Your reply should consist of the entries, copied exactly and stripped of images.

START THE INPUT

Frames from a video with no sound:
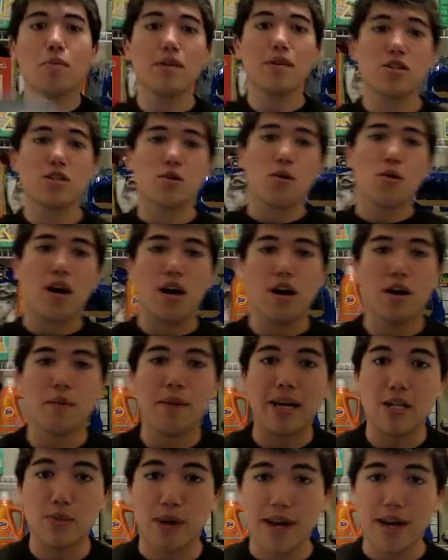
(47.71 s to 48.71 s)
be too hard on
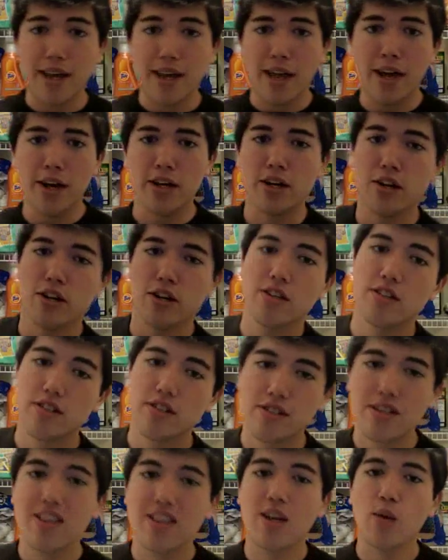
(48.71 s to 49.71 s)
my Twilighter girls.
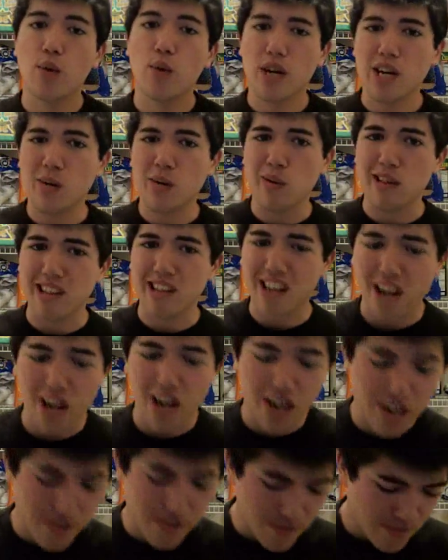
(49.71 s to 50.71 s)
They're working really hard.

END THE INPUT

» **OUTPUT FOR THIS EXERCISE**
Frames from a video with no sound:
(47.71 s to 48.71 s)
be too hard on
(48.71 s to 49.71 s)
my Twilighter girls.
(49.71 s to 50.71 s)
They're working really hard.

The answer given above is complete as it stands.